> YOUR TASK
An exact copy of every record below is needed, with all pictures removed.

> PROVIDED DATA
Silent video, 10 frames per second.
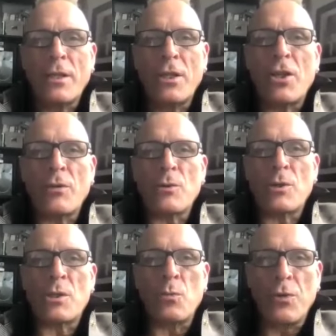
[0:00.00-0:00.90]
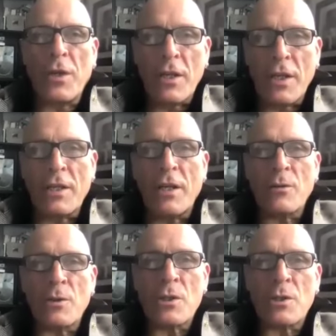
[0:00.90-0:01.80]
ecosystem within an
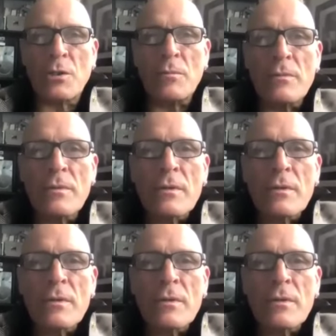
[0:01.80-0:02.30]
ecosystem?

> RESPONSE TO THE EXERCISE
Silent video, 10 frames per second.
[0:00.00-0:00.90]
[0:00.90-0:01.80]
ecosystem within an
[0:01.80-0:02.30]
ecosystem?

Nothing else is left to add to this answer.